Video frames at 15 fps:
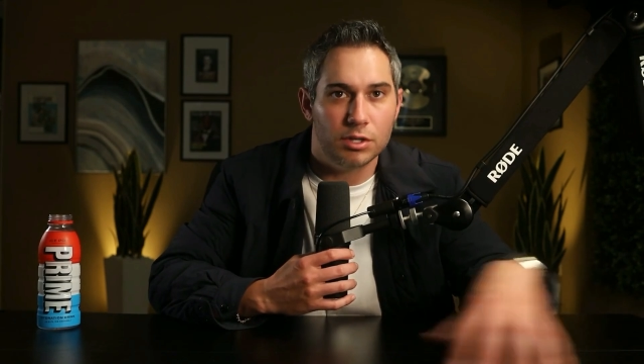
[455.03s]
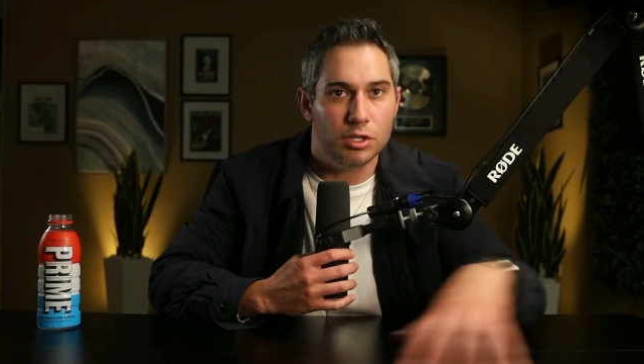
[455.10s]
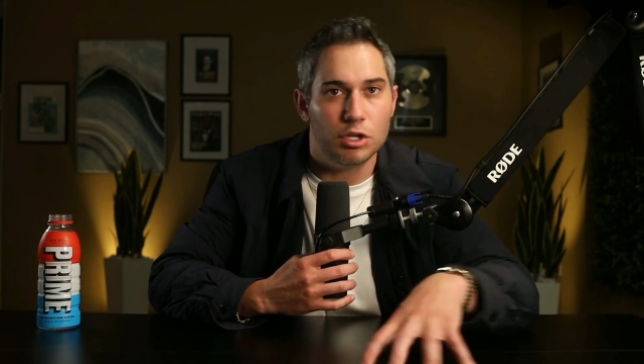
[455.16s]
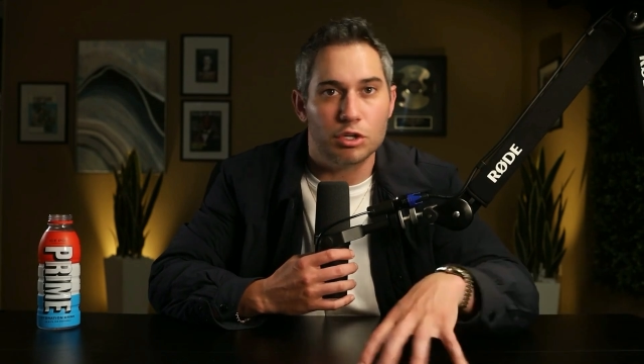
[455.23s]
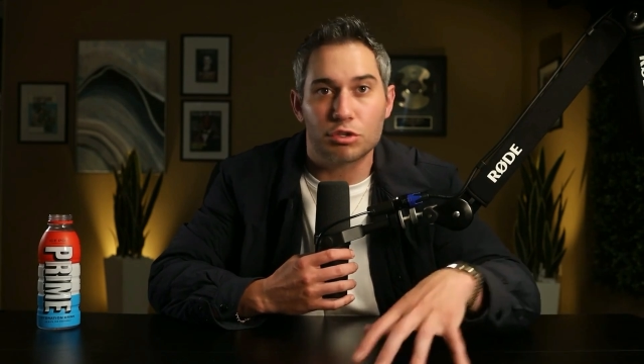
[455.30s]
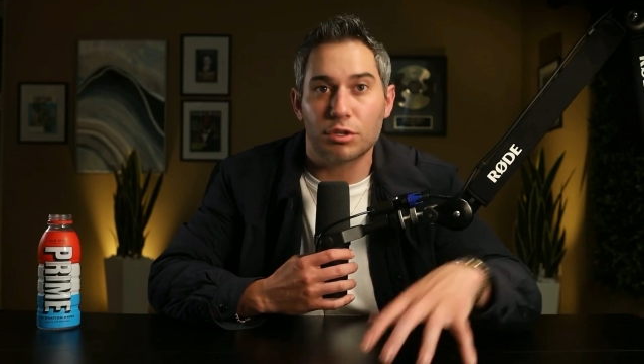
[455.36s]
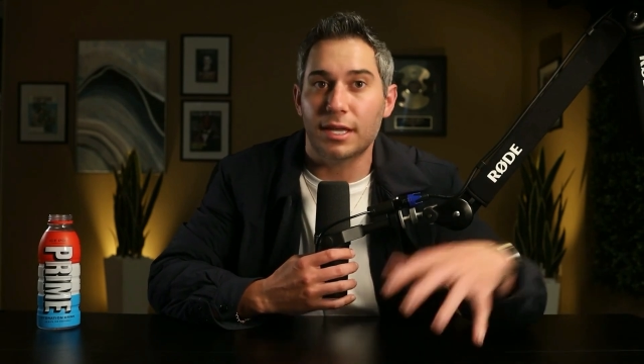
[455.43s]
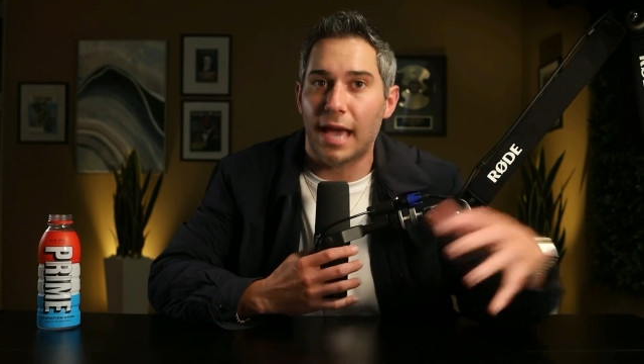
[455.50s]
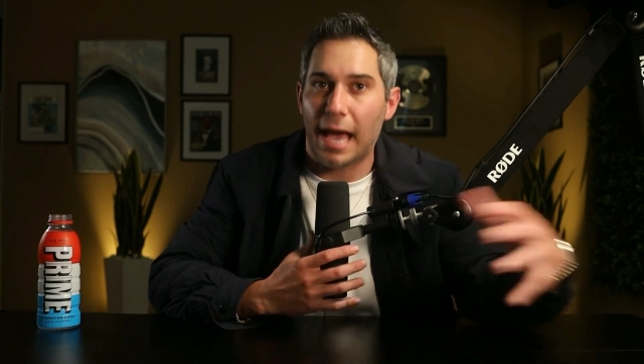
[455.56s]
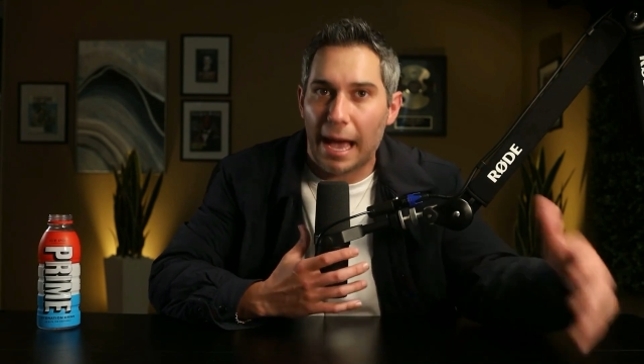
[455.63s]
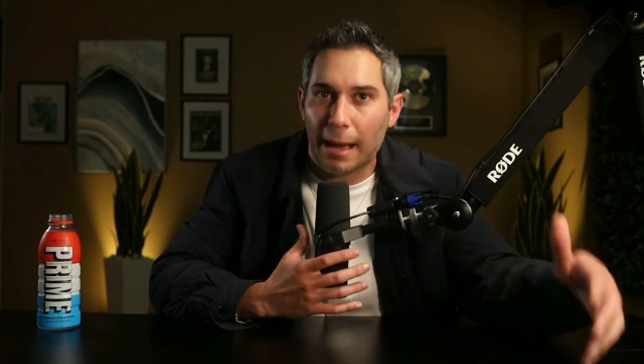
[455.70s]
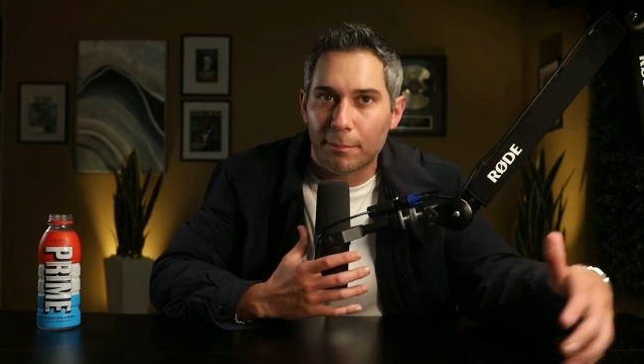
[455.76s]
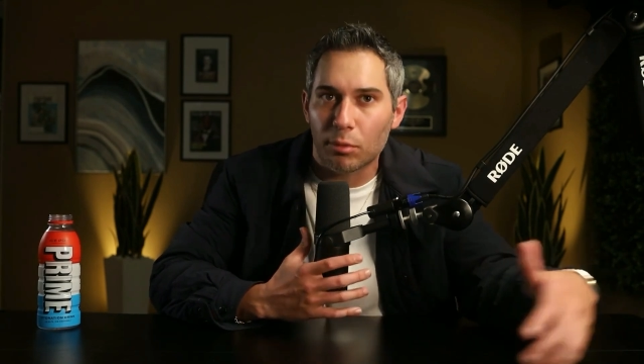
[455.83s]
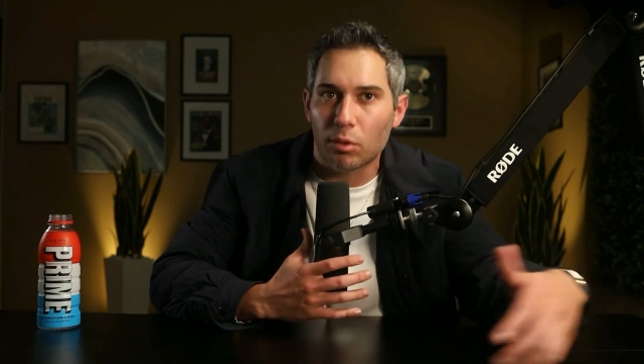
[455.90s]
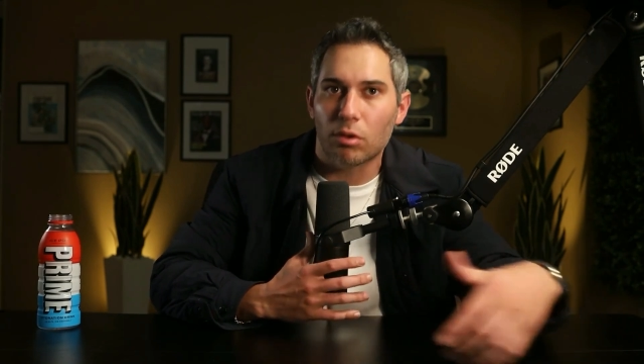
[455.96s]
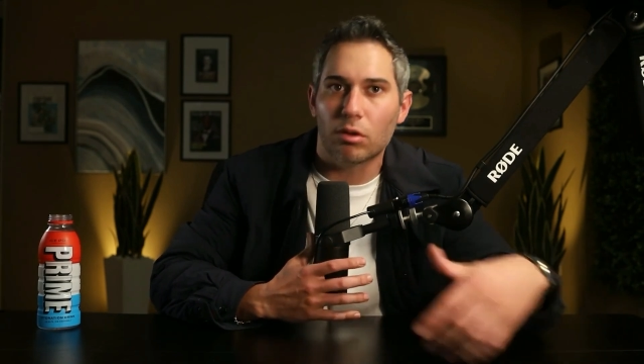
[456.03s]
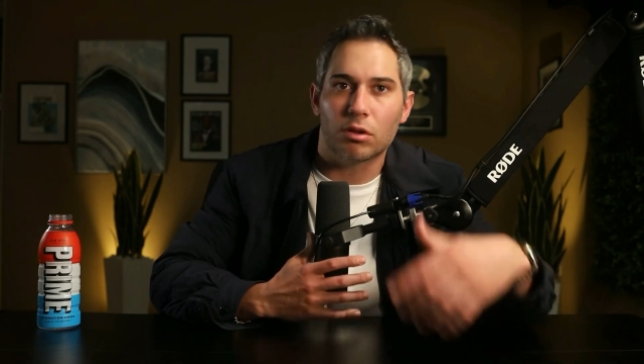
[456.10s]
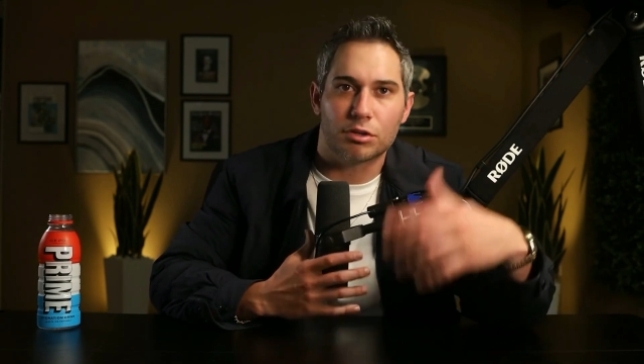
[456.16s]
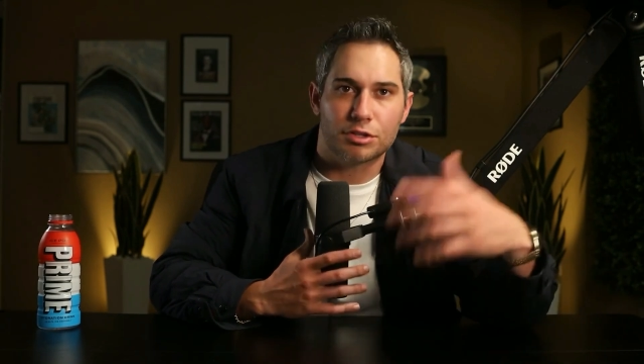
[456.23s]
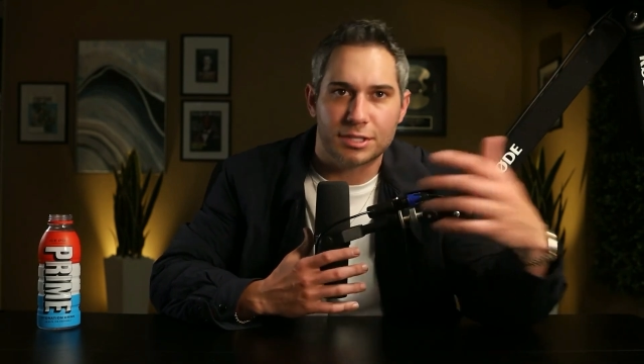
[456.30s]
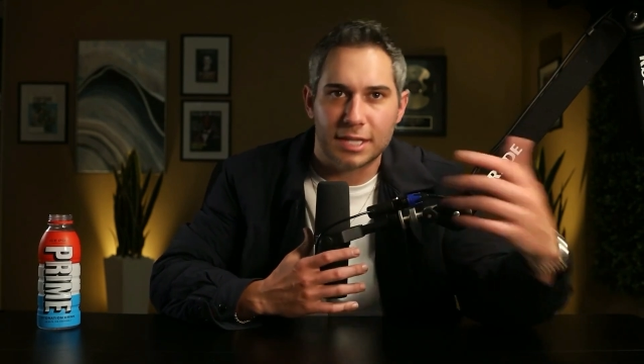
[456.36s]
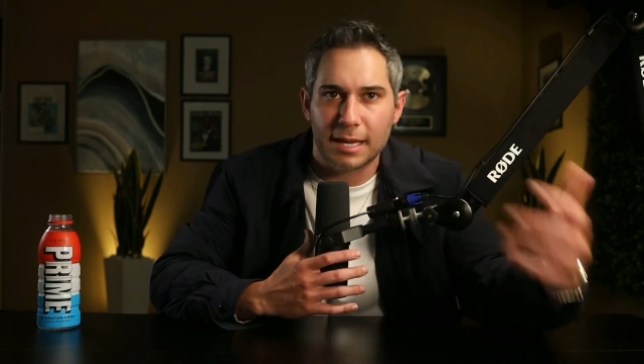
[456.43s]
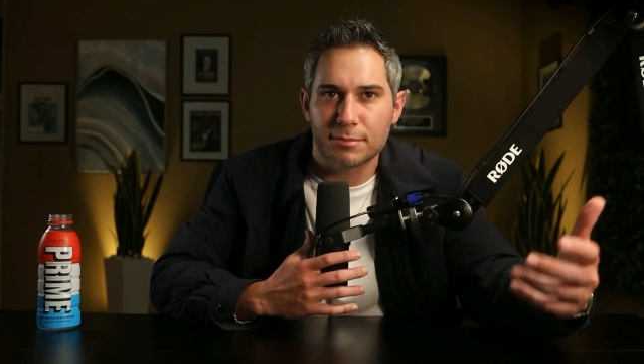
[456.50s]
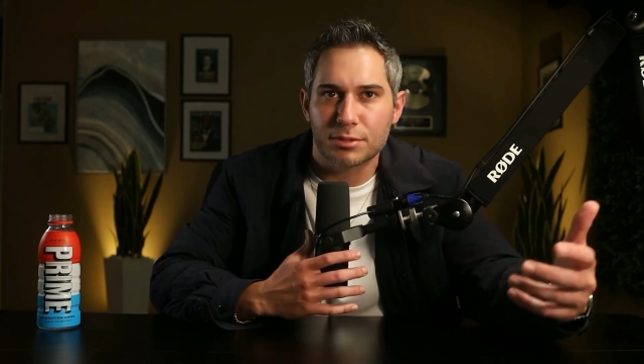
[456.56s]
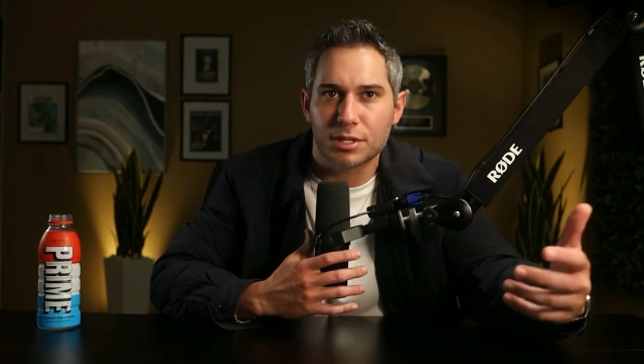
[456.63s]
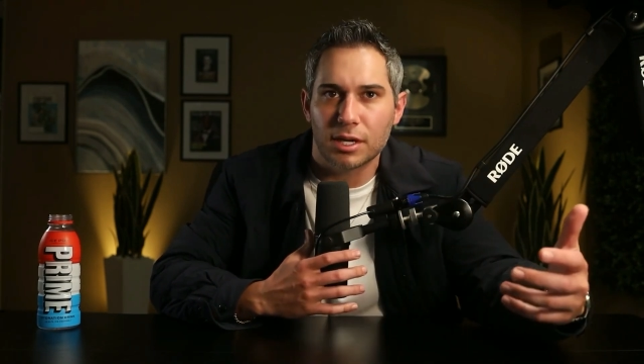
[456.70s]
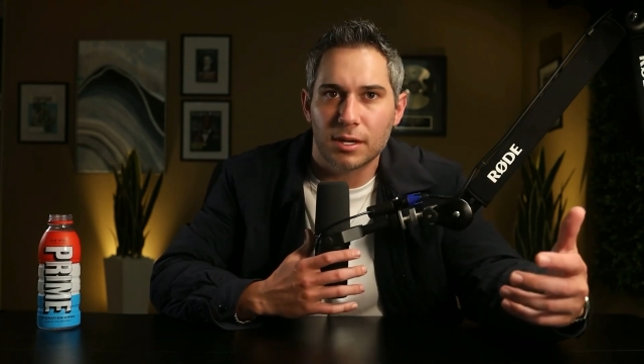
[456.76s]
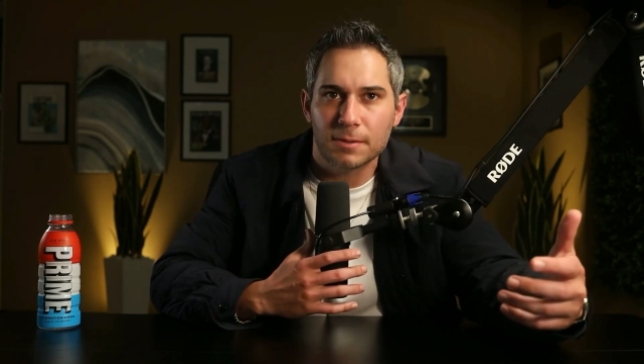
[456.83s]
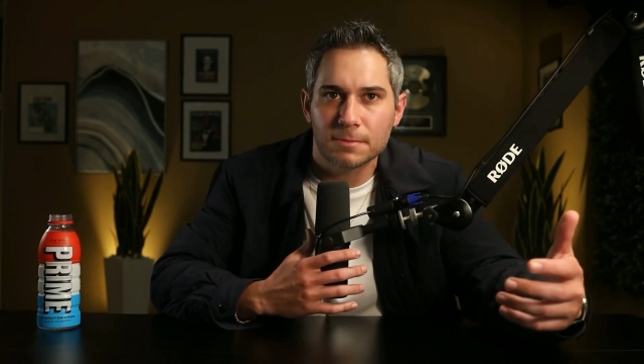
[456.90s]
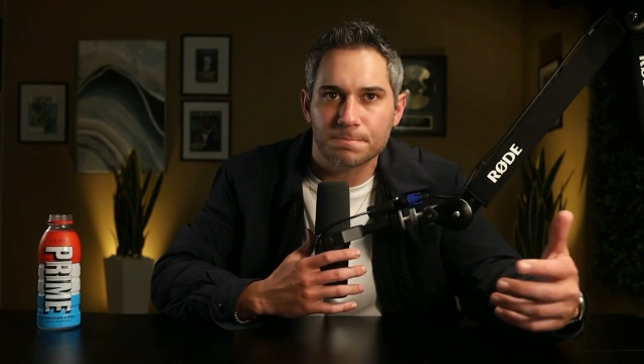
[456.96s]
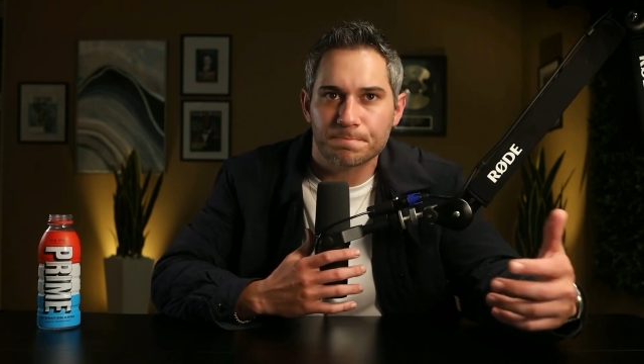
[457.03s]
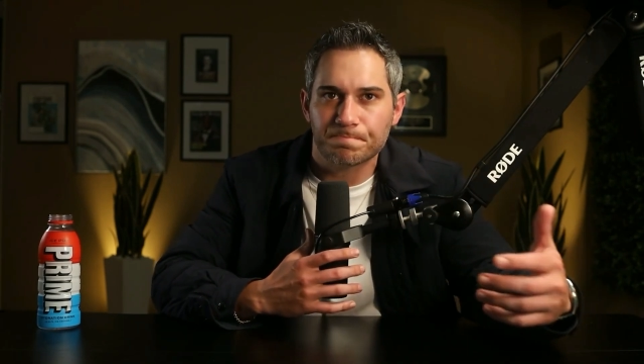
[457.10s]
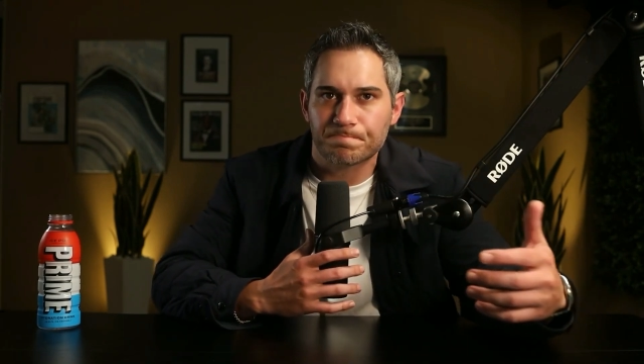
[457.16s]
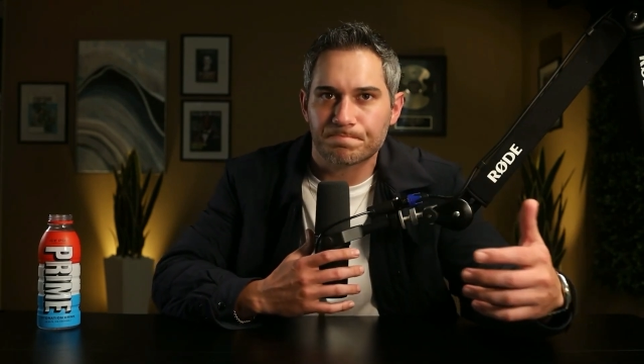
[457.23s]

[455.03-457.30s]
usually Apple or Samsung.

* * *

What is needed is an exact reprint of every entry, pictures excluded.

Video frames at 15 fps:
[455.03s]
[455.10s]
[455.16s]
[455.23s]
[455.30s]
[455.36s]
[455.43s]
[455.50s]
[455.56s]
[455.63s]
[455.70s]
[455.76s]
[455.83s]
[455.90s]
[455.96s]
[456.03s]
[456.10s]
[456.16s]
[456.23s]
[456.30s]
[456.36s]
[456.43s]
[456.50s]
[456.56s]
[456.63s]
[456.70s]
[456.76s]
[456.83s]
[456.90s]
[456.96s]
[457.03s]
[457.10s]
[457.16s]
[457.23s]

[455.03-457.30s]
usually Apple or Samsung.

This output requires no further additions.